Requirement. Your answer should be an exact copy of all the entries, free of pictures.

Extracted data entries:
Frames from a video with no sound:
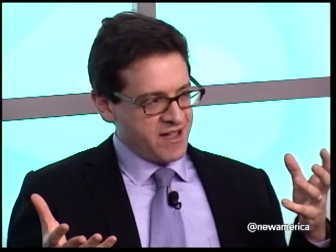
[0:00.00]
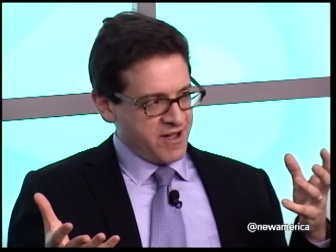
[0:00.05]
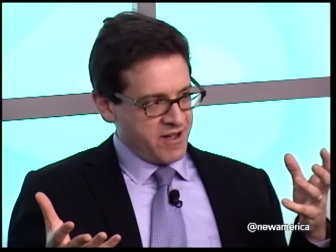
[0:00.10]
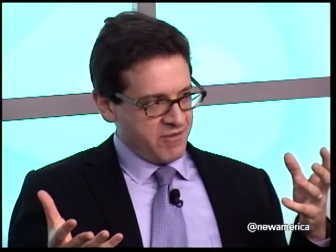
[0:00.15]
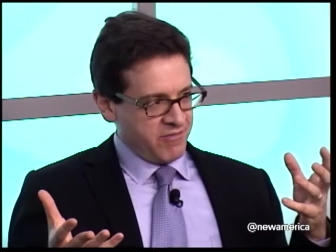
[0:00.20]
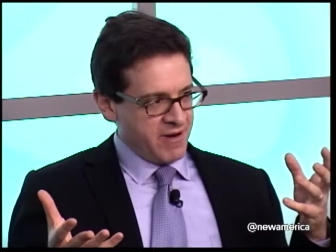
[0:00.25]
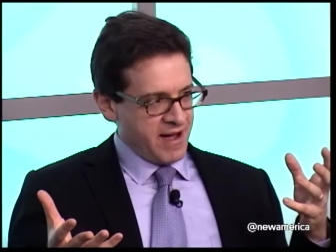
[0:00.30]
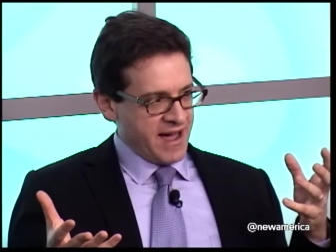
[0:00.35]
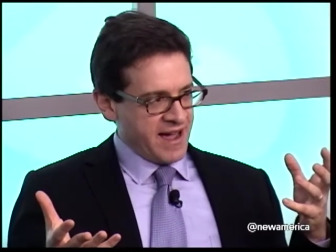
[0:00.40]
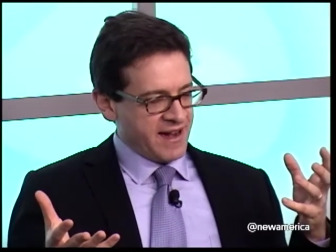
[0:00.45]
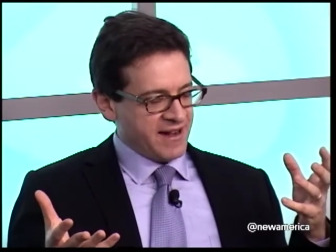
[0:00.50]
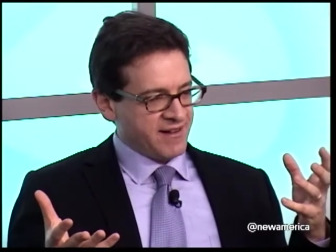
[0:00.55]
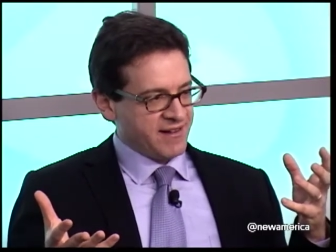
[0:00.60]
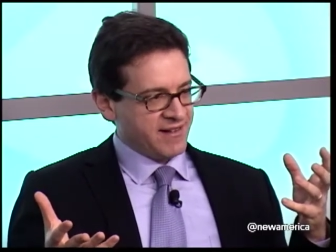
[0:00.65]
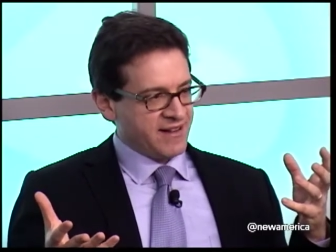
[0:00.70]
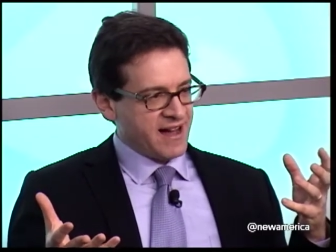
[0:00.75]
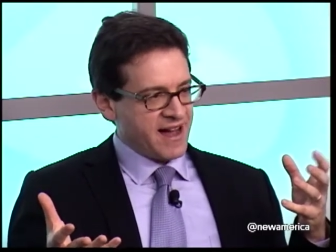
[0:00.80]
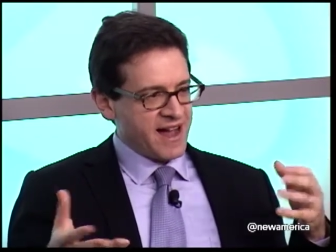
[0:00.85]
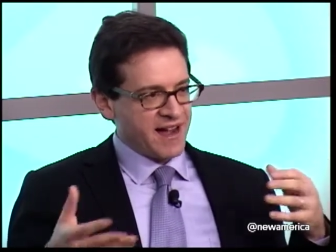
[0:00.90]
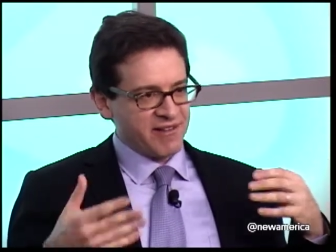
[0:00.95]
when
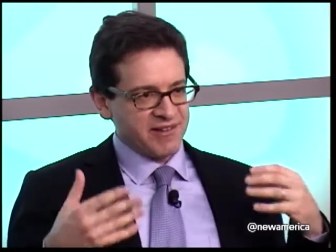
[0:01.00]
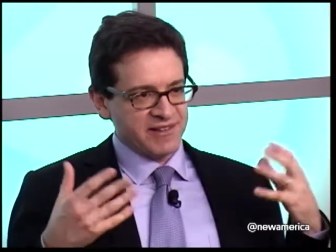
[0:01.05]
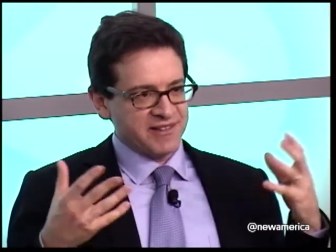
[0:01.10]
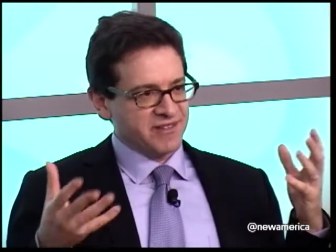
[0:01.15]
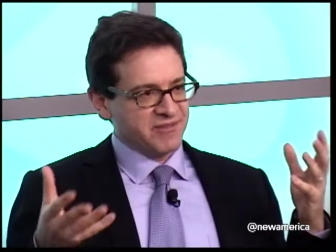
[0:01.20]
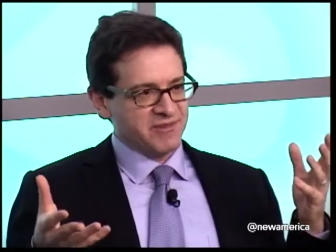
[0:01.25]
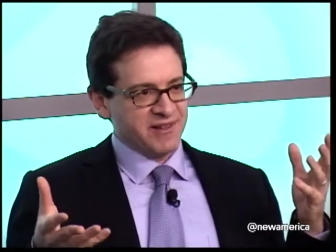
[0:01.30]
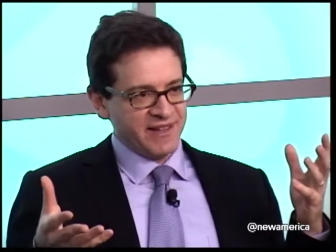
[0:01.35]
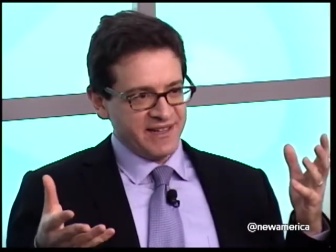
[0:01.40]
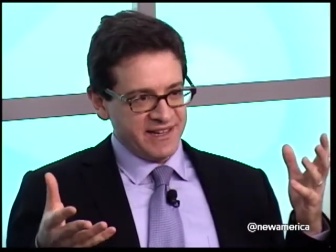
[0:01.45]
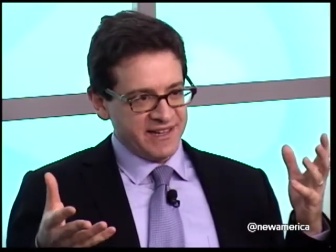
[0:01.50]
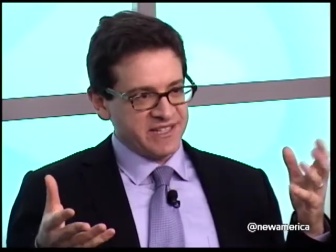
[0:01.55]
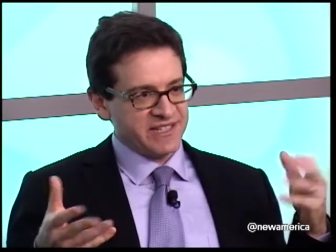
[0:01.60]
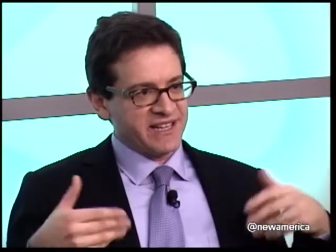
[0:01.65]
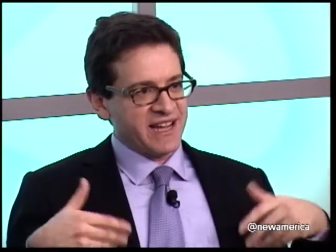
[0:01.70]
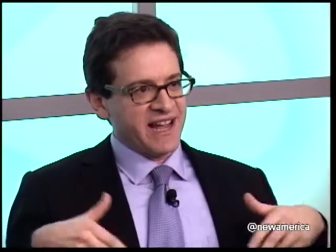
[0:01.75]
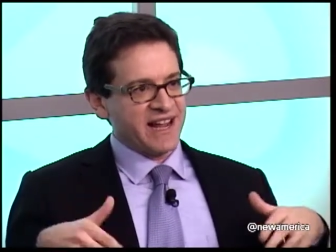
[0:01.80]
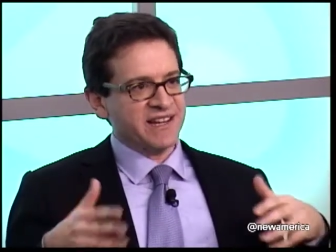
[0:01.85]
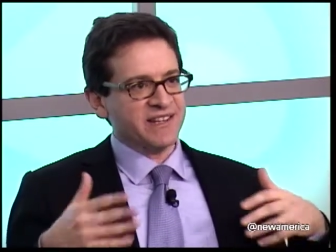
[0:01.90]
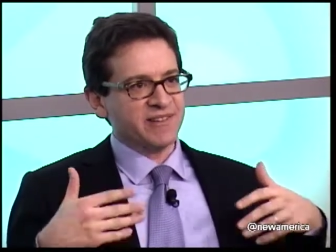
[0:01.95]
Congress is willing to
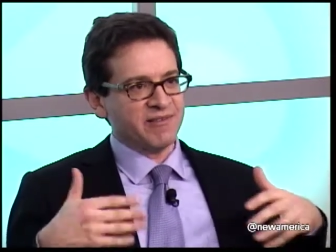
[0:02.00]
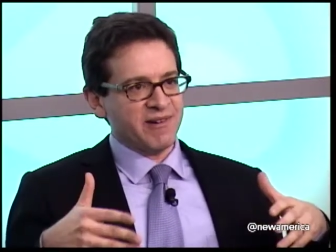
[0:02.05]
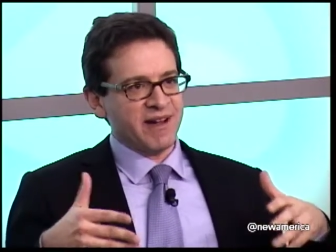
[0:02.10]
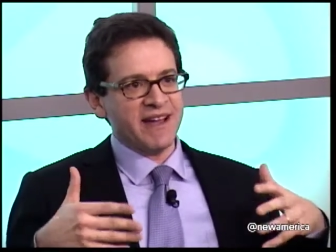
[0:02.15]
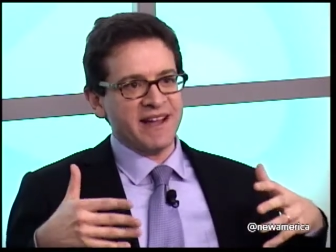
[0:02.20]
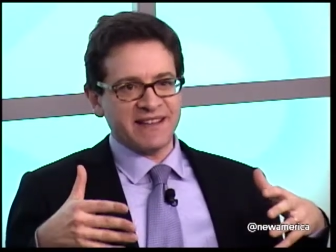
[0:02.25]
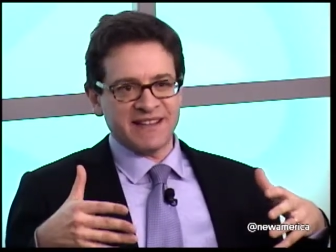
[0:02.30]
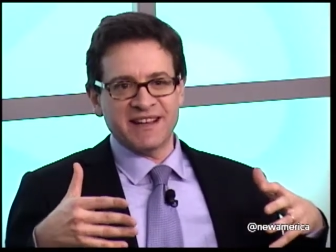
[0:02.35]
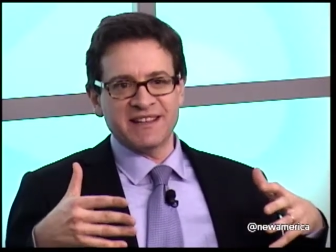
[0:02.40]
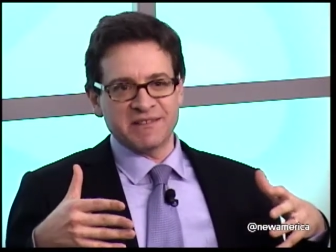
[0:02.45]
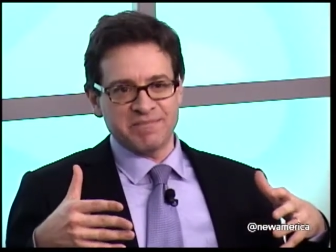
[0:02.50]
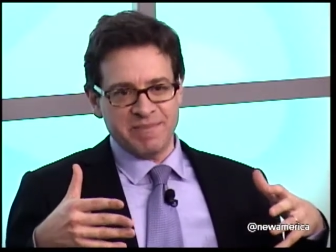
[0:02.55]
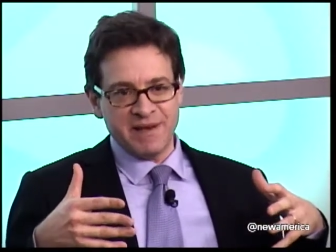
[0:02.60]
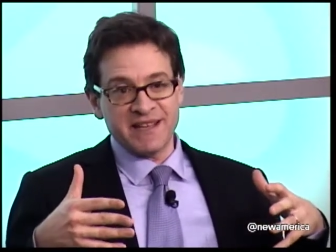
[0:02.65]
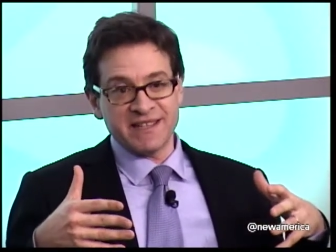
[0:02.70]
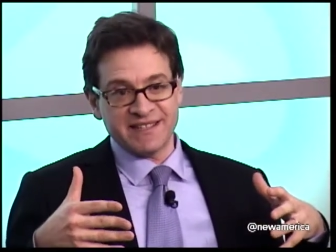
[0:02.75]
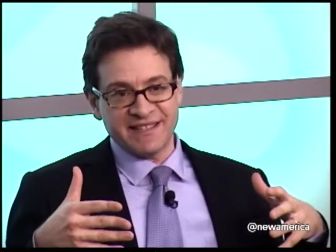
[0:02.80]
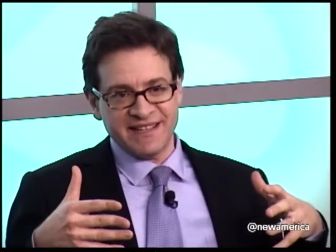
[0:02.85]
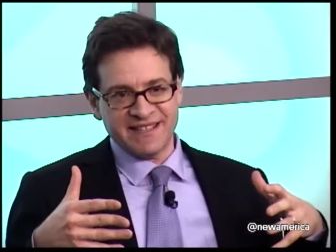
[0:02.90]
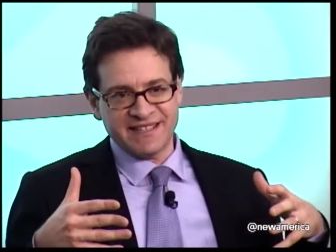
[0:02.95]
change the way it does
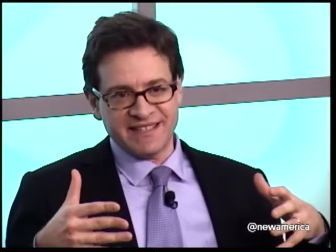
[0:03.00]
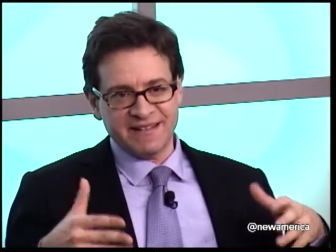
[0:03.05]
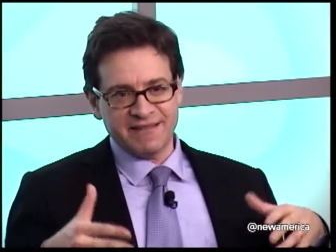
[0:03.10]
business.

Solution to the problem.
Frames from a video with no sound:
[0:00.00]
[0:00.05]
[0:00.10]
[0:00.15]
[0:00.20]
[0:00.25]
[0:00.30]
[0:00.35]
[0:00.40]
[0:00.45]
[0:00.50]
[0:00.55]
[0:00.60]
[0:00.65]
[0:00.70]
[0:00.75]
[0:00.80]
[0:00.85]
[0:00.90]
[0:00.95]
when
[0:01.00]
[0:01.05]
[0:01.10]
[0:01.15]
[0:01.20]
[0:01.25]
[0:01.30]
[0:01.35]
[0:01.40]
[0:01.45]
[0:01.50]
[0:01.55]
[0:01.60]
[0:01.65]
[0:01.70]
[0:01.75]
[0:01.80]
[0:01.85]
[0:01.90]
[0:01.95]
Congress is willing to
[0:02.00]
[0:02.05]
[0:02.10]
[0:02.15]
[0:02.20]
[0:02.25]
[0:02.30]
[0:02.35]
[0:02.40]
[0:02.45]
[0:02.50]
[0:02.55]
[0:02.60]
[0:02.65]
[0:02.70]
[0:02.75]
[0:02.80]
[0:02.85]
[0:02.90]
[0:02.95]
change the way it does
[0:03.00]
[0:03.05]
[0:03.10]
business.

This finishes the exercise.